Impact of Pakistan floods equal to 3 disasters
It said the toll could exceed the 2004 Indian Ocean tsunami, the 2005 Kashmir earthquake and the 2010 Haiti earthquake.
Deaths in each of those were much higher than the 1,500 people killed so far in the floods that first hit Pakistan two weeks ago. But the Pakistani government estimates that over 13 million people have been affected – 2m more than the other disasters combined.
The comparison helps frame the scale of the crisis, which has overwhelmed the Pakistani government and has generated widespread anger from flood victims who have complained that aid is not reaching them quickly enough or at all.

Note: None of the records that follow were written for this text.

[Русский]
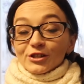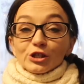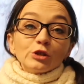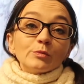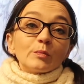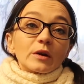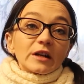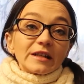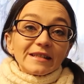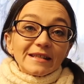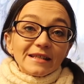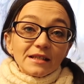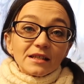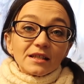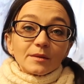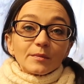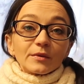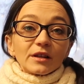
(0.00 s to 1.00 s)
с ним
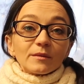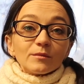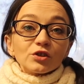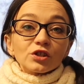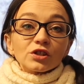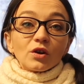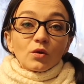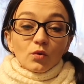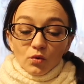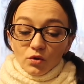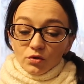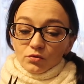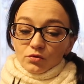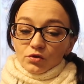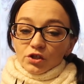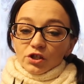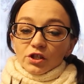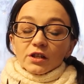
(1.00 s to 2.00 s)
проститься, потому что он
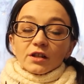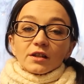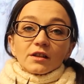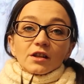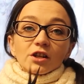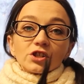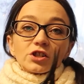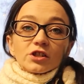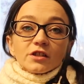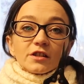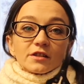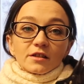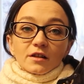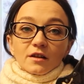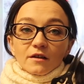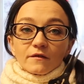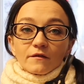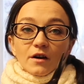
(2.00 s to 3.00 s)
уже даже не
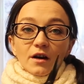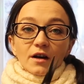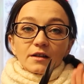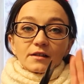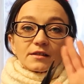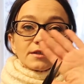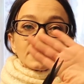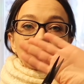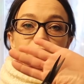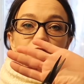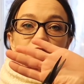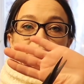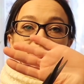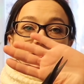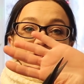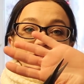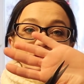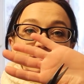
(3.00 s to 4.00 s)
закрывается. Вот
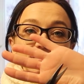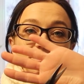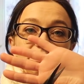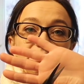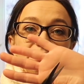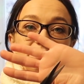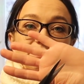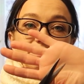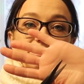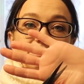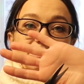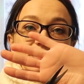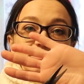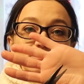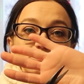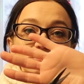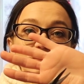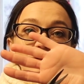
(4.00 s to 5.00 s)
если вы видите, я
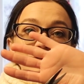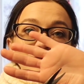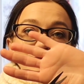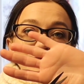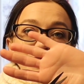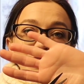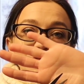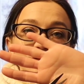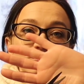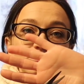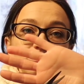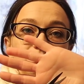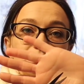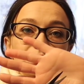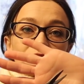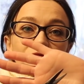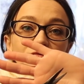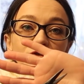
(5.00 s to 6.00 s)
его закрываю,
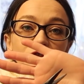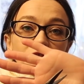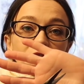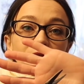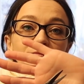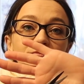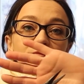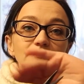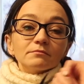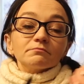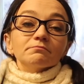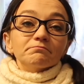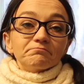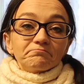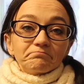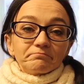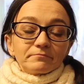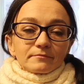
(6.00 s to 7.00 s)
он уже
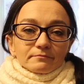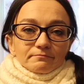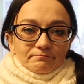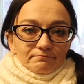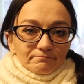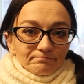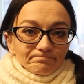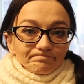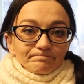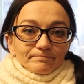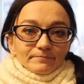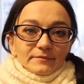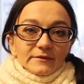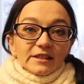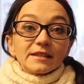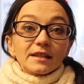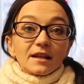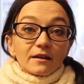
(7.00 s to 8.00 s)

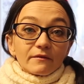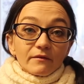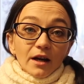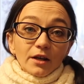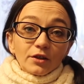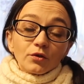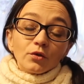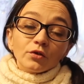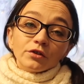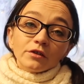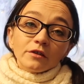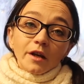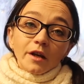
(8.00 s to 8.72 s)
не закрывает. Он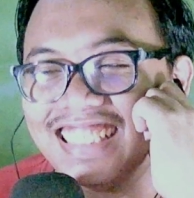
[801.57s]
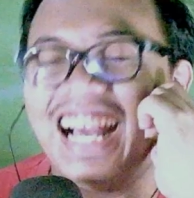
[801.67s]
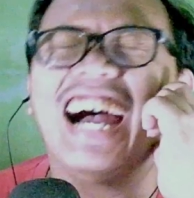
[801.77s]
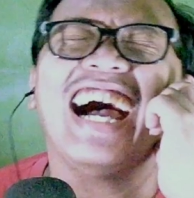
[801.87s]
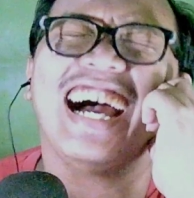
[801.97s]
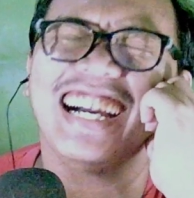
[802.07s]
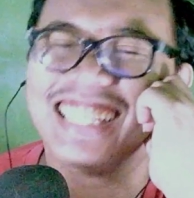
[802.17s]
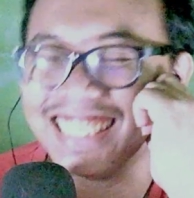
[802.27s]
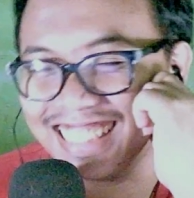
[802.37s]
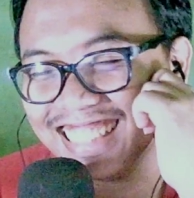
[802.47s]
Ya,
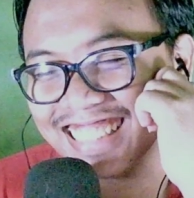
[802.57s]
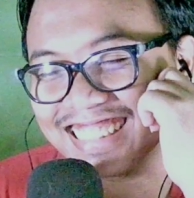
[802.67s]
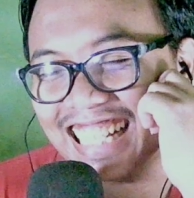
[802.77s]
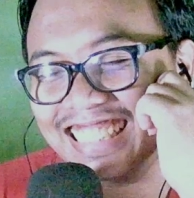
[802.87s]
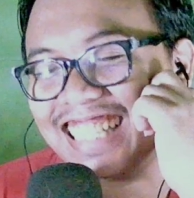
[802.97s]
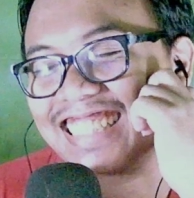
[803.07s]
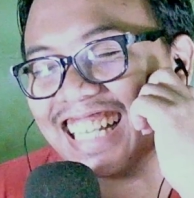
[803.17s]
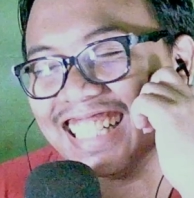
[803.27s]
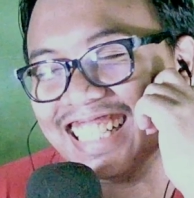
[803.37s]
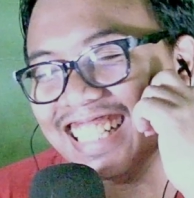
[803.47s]
santai
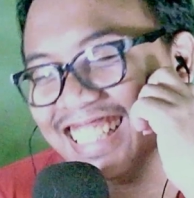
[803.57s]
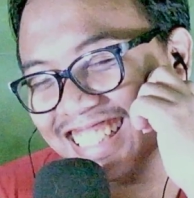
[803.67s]
sekali ya.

“It looks like the number of people affected in this crisis is higher than the Haiti earthquake, the tsunami or the Pakistan earthquake, and if the toll is as high as the one given by the government, it’s higher than the three of them combined,” a spokesman for the UN Office for the Co-ordination of Humanitarian Affairs said.
The UN has provided a lower number of people who have been affected in Pakistan, about 6m, but does not dispute the government’s figure. The UN number does not include the southern province of Sindh, which has been hit by floods in recent days, and the two sides have slightly different definitions of what it means to be affected.
The total number of people affected in the three other large disasters that have hit in recent years is about 11m – 5m in the tsunami and 3m in each of the earthquakes.
Many of the people affected by the floods, caused by extremely heavy monsoon rains, were located in Pakistan’s north-western province of Khyber Pakhtunkhwa.
Rescue workers have been unable to reach up to 600,000 people marooned in the province’s Swat Valley, where many were still trying to recover from an intense battle between the army and the Taliban last spring.
Hundreds of thousands of people have also had to flee rising floods in recent days in the central and southern provinces of Punjab and Sindh as heavy rains have continued to pound parts of the country.
One affected resident, Manzoor Ahmed, said that although he managed toescape floods that submerged villages anddestroyed homes in Sindh, the total lack of government help meant dying may have been a better alternative.
Thousands of people in the neighbouring districts of Shikarpur and Sukkur camped out on roads, bridges and railway tracks – any dry ground they could find – often with nothing more than the clothes on their backs.